Self-host LLMs for production inference and OpenAI-compatible APIs
Build AI APIs that stream tokens to frontend chat interfaces
Serve traditional ML models with batching and resource controls
Implement RAG pipelines with vector DBs and LangChain/LlamaIndex
Maximize GPU throughput or minimize inference latency

Best practices

Start with vLLM for most self-hosted LLM needs; use TensorRT-LLM only when absolute GPU efficiency is required
Enable streaming (SSE) to improve perceived latency and deliver tokens incrementally to UIs
Use quantization (INT8/4-bit) to reduce memory and enable larger models on limited GPUs
Instrument tokens/sec, time-to-first-token, inter-token latency, and GPU memory with Prometheus
Apply adaptive or continuous batching to increase throughput while bounding latency

Example use cases

Deploy a production chat API with vLLM, FastAPI backend, and React SSE client for streaming responses
Run high-throughput inference for latency-sensitive services using TensorRT-LLM and multi-GPU tensor parallelism
Prototype locally on laptop with Ollama, then migrate to vLLM for production
Serve classical ML models (scikit-learn, XGBoost) via BentoML with built-in batching and resource constraints
Build a LangChain RAG pipeline that retrieves from Qdrant and generates answers with a self-hosted LLM

FAQ

Which serving engine should I choose for general self-hosted LLMs?
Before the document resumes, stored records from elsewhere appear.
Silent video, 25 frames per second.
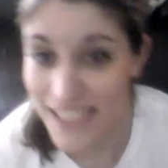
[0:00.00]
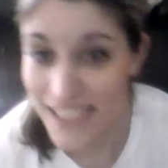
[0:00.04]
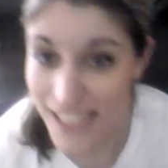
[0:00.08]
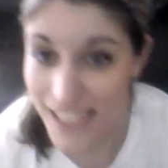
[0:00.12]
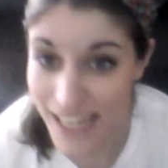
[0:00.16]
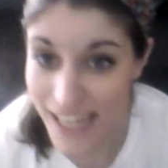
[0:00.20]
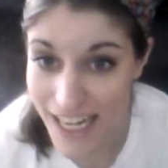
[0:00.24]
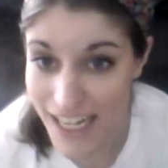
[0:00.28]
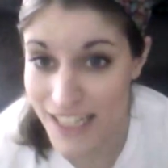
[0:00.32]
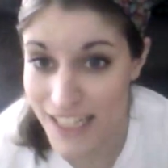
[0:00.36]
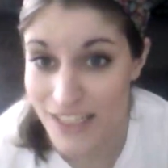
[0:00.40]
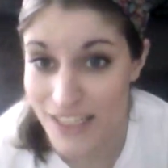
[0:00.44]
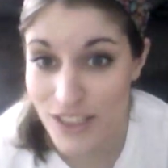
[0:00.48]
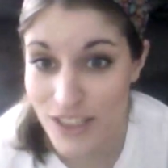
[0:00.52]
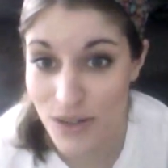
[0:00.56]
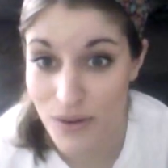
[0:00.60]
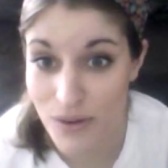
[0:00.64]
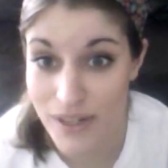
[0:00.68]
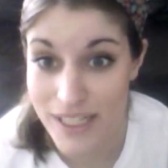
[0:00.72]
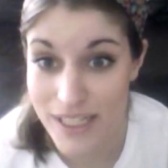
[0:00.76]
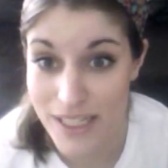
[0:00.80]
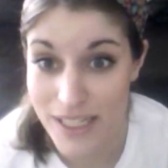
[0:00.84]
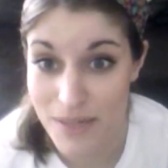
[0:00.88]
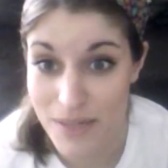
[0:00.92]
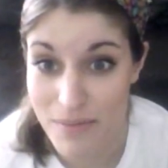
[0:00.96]
Today is
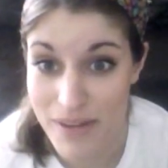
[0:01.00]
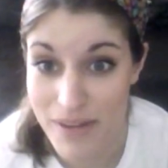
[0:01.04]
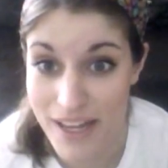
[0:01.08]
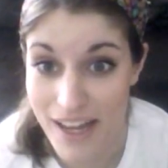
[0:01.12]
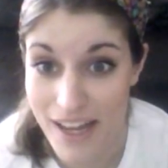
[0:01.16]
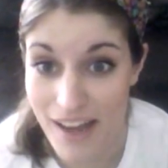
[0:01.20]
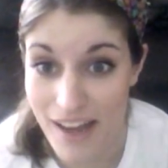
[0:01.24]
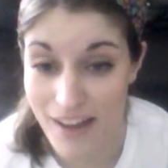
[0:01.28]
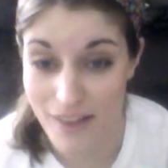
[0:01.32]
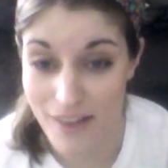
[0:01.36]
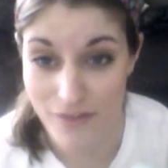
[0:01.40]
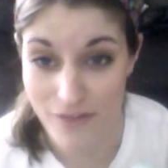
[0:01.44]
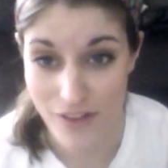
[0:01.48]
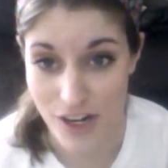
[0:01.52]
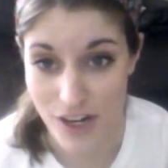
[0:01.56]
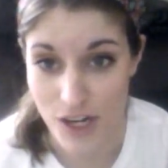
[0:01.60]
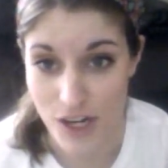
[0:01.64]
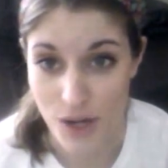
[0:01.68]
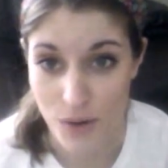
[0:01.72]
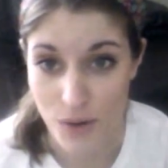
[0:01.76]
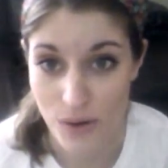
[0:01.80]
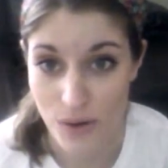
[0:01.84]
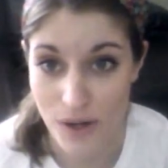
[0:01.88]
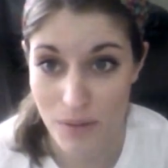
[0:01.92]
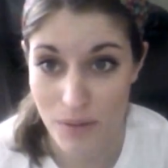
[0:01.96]
going to be a
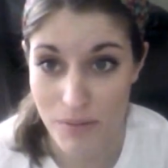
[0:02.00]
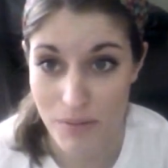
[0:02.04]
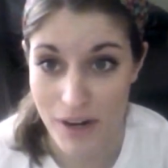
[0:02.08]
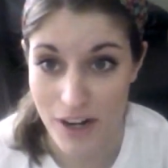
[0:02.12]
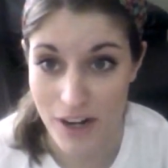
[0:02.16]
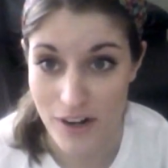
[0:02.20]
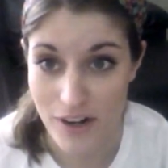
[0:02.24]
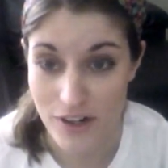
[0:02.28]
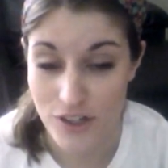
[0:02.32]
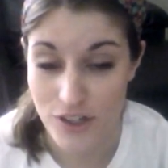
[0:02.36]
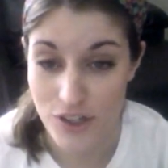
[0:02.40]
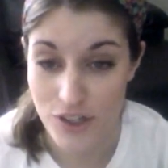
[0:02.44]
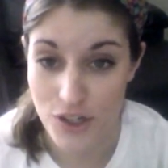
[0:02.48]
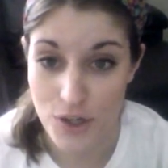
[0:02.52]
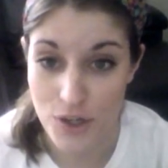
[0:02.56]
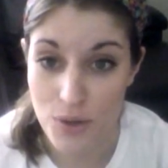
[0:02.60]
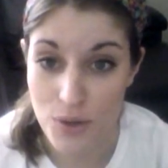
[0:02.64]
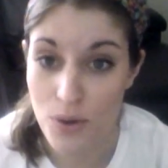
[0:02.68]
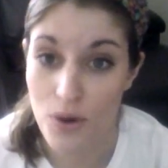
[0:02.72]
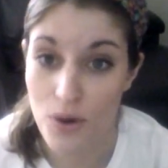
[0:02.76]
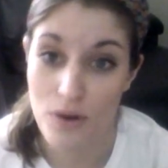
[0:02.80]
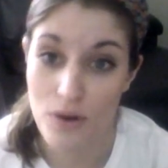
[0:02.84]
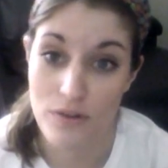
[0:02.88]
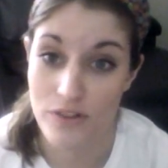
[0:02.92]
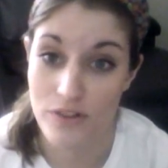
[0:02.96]
video comparing
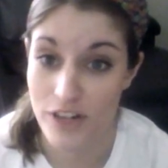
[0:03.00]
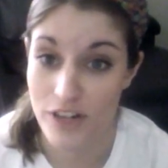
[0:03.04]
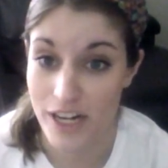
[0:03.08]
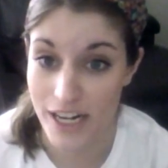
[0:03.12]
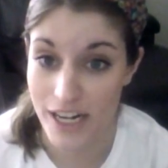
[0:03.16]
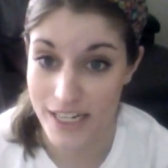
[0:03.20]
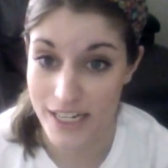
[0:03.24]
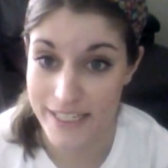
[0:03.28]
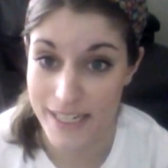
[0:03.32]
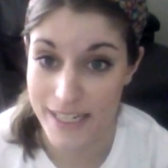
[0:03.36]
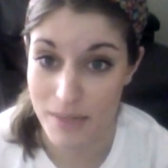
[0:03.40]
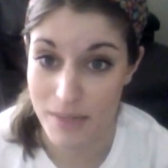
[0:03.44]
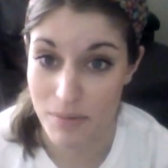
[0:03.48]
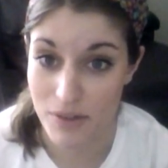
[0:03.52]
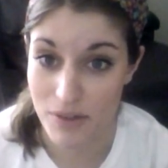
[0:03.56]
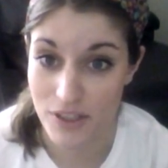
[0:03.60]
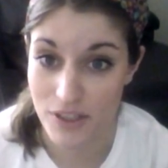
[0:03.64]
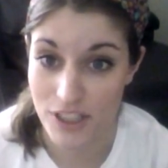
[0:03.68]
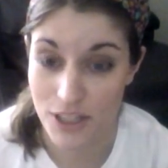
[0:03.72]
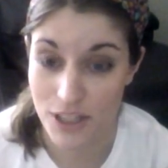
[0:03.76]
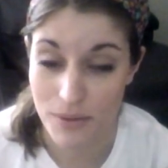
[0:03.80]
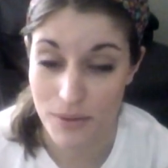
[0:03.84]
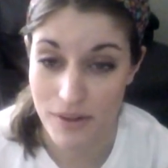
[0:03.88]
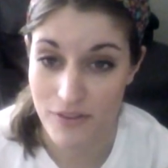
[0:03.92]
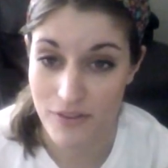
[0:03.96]
two overnight diapers
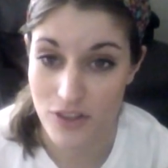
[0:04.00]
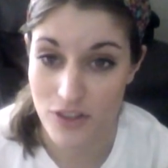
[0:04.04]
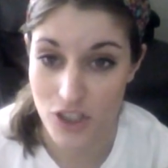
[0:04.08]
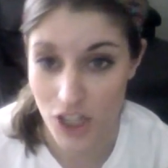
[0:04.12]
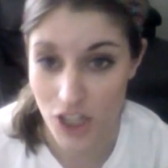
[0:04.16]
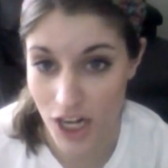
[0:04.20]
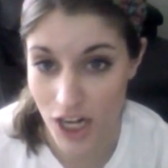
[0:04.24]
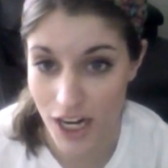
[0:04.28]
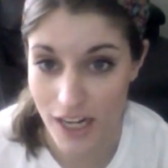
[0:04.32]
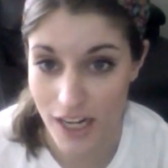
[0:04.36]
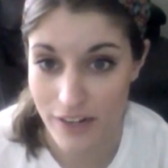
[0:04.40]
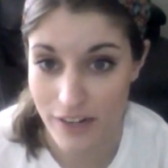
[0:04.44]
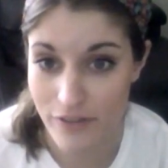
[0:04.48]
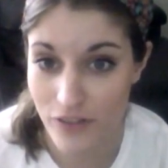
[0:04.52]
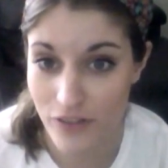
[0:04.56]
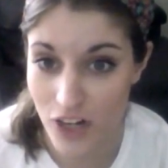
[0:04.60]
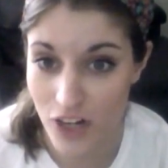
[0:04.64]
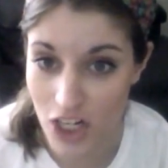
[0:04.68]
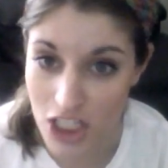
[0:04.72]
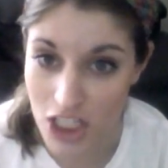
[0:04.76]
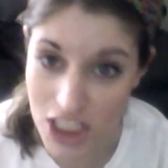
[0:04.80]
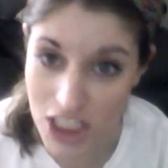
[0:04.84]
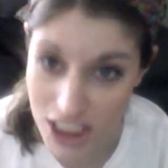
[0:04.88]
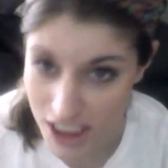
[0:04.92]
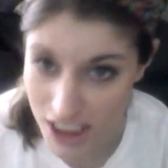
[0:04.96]
that we've tried for
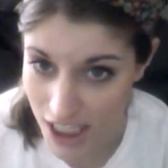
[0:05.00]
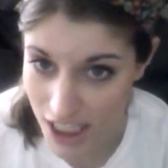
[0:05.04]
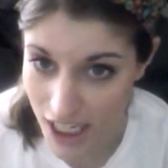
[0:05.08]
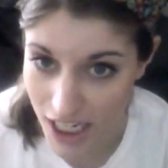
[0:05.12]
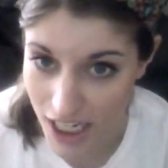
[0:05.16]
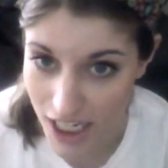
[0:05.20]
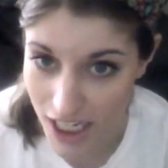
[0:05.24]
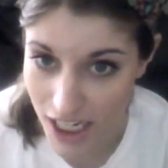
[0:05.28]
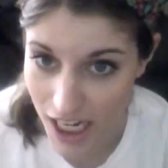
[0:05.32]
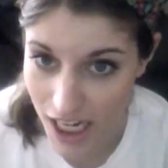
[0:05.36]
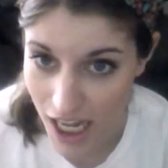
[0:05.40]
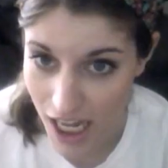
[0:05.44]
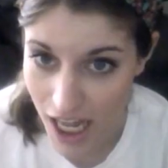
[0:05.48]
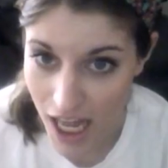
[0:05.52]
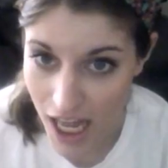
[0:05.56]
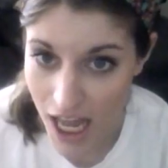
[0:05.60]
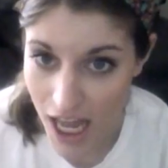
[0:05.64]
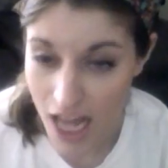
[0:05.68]
our son.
Use vLLM as the default: it offers PagedAttention, continuous batching, and OpenAI-compatible endpoints for most deployments.
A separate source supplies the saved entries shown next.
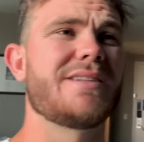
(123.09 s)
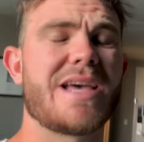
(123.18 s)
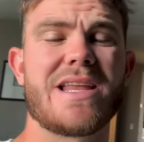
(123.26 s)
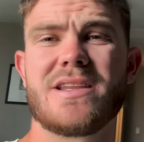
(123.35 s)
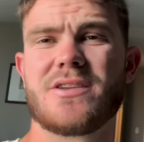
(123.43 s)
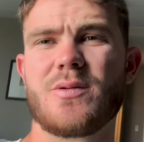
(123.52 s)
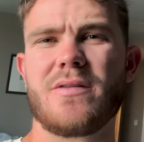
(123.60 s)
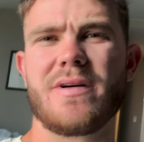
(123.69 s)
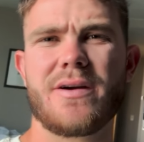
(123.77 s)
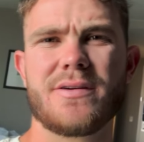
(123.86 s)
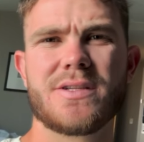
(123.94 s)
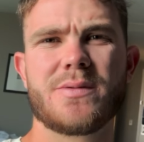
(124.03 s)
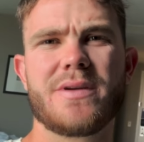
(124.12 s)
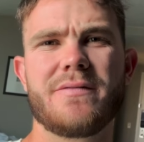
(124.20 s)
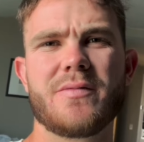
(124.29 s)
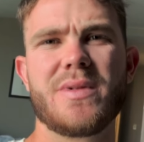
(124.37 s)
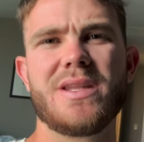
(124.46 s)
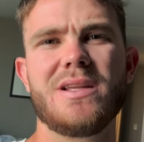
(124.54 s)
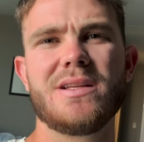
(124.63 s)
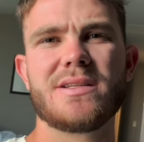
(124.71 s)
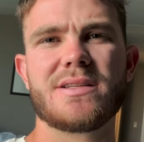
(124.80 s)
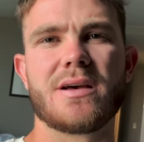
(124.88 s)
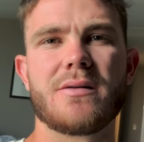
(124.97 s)
10 to 12 hours away from
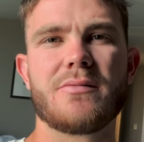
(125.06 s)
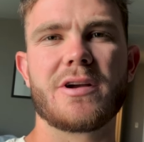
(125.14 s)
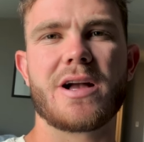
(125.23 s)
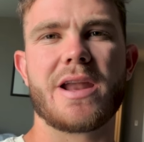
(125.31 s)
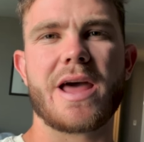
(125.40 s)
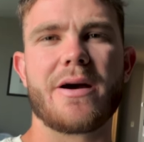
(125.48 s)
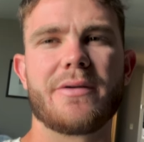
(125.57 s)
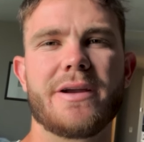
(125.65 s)
Midland, so we're kind of out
When should I use TensorRT-LLM?

Choose TensorRT-LLM when you need absolute maximum GPU throughput and are willing to run model conversion and optimization steps.

How do I reduce out-of-memory errors?

Lower context length, enable quantization, reduce gpu memory utilization, or switch to a smaller model; consider tensor parallelism for very large models.